Mais notre interlocutrice voit son avenir en Suisse plutôt qu’en Colombie. Maintenant qu’elle a son autorisation de séjour, elle espère pouvoir trouver un emploi dans un hôpital ou dans une usine. Son rêve? Avoir sa propre maison à l’extérieur de Berne, sa «deuxième patrie».

La Commission fédérale pour les questions de migration (CFM), qui a publié une nouvelle étude lundi, s’inquiète de la situation de jeunes provenant de familles séjournant illégalement en Suisse. Une question qui fait débat au Parlement.

S’ils peuvent fréquenter l’école jusqu’à l’université sans être inquiétés, les clandestins qui voudraient effectuer un apprentissage «se retrouvent face au néant», constate la commission.
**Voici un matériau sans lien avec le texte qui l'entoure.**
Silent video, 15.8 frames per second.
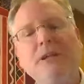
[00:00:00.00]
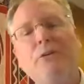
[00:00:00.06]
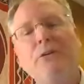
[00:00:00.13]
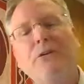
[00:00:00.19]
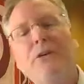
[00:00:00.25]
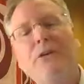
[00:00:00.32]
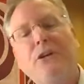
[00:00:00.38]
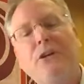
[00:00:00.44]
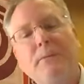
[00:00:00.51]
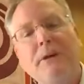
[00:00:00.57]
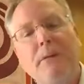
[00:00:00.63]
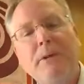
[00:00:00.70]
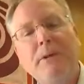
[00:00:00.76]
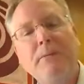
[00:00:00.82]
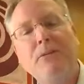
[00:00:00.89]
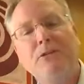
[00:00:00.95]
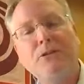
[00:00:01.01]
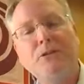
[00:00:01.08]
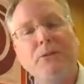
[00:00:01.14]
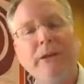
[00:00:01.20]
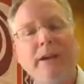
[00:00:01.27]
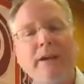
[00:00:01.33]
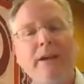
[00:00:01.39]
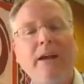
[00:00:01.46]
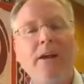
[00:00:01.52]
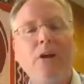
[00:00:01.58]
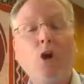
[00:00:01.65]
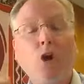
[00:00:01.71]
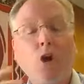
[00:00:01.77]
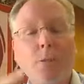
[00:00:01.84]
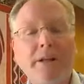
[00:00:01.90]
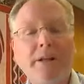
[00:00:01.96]
or you hear about people doing
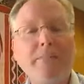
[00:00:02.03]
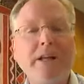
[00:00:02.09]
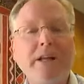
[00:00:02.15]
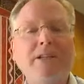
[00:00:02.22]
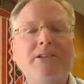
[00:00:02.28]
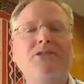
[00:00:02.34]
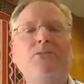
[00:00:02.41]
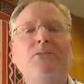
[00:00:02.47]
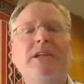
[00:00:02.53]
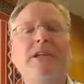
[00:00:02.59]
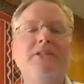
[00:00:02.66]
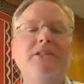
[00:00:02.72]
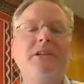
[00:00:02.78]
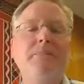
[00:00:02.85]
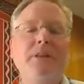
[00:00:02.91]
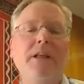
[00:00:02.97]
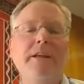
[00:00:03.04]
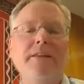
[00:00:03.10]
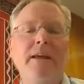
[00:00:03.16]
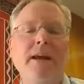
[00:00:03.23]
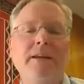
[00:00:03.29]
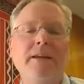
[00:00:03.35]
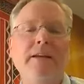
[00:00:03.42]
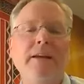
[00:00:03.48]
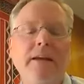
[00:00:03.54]
urban ministry, something like that.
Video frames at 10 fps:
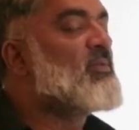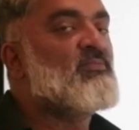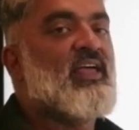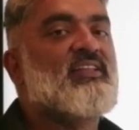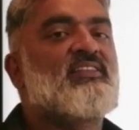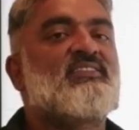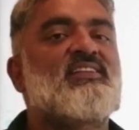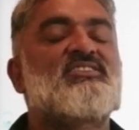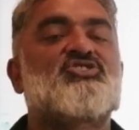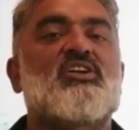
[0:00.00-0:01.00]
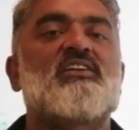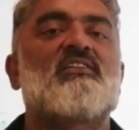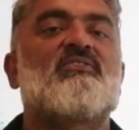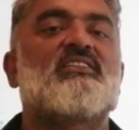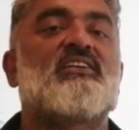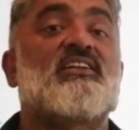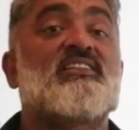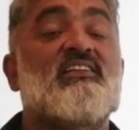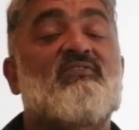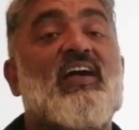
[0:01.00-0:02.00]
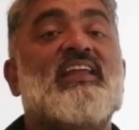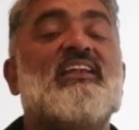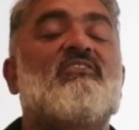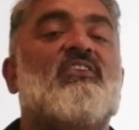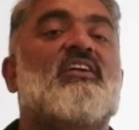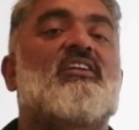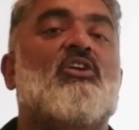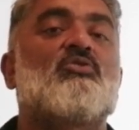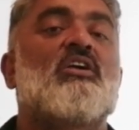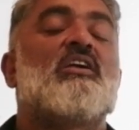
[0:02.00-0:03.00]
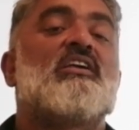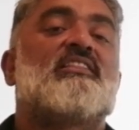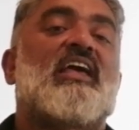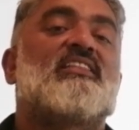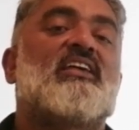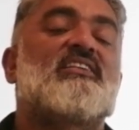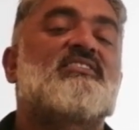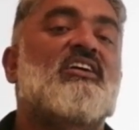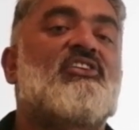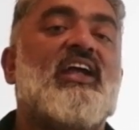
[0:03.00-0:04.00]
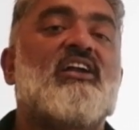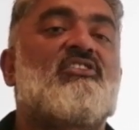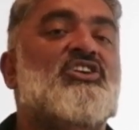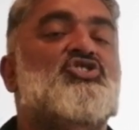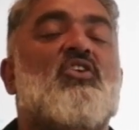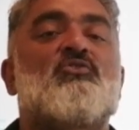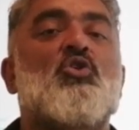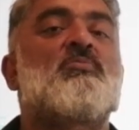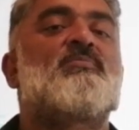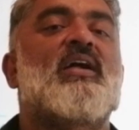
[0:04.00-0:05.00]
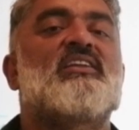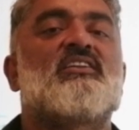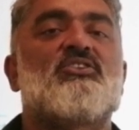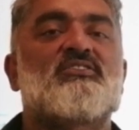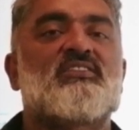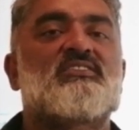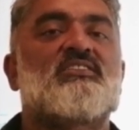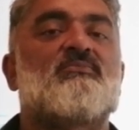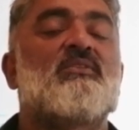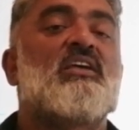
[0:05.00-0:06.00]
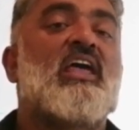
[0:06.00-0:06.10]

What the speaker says: like this and struggle with it and then finally figure out that there is a great rush of dopamine in your system,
Selon elle, ces jeunes devraient obtenir la possibilité de bénéficier d’un droit autonome au séjour leur permettant d’accomplir leur formation professionnelle.

La CFM estime aussi qu’il est urgent d’établir l’égalité des chances dans la procédure des cas de rigueur envers et contre les différences cantonales. Une solution consisterait à inverser l’ordre de la procédure.

Les demandes ne devraient ainsi plus être déposées auprès des cantons mais directement auprès de la Confédération, qui demanderait ensuite aux cantons de se prononcer.

Avec l’introduction du modèle des trois cercles dans la politique suisse des étrangers en 1992, les personnes en provenance des pays extérieurs à l’UE n’ont plus la possibilité d’obtenir un permis de travail.

Pour les sans-papiers, il est donc pratiquement impossible de légaliser leur situation.

Ceux-ci se sont organisés en collectifs pour entrer dans la sphère publique.

Début 2001: un groupe a occupé une église à Fribourg et diffusé un manifeste demandant la régularisation de tous les sans-papiers.

Novembre 2001: une manifestation nationale a été organisée devant le Palais fédéral à Berne pour revendiquer une régularisation collective de tous les sans-papiers.

Diverses motions parlementaires allant dans le même sens ont été rejetées par le Conseil national.

Décembre 2001: une nouvelle circulaire de la Conférence des directeurs des départements de polices, dite «circulaire Metzler», décrit les conditions requises pour obtenir un permis pour «cas de rigueur».

Selon les collectifs de sans-papiers, seules environ 2000 personnes ont obtenu un permis de séjour par le biais de cette circulaire.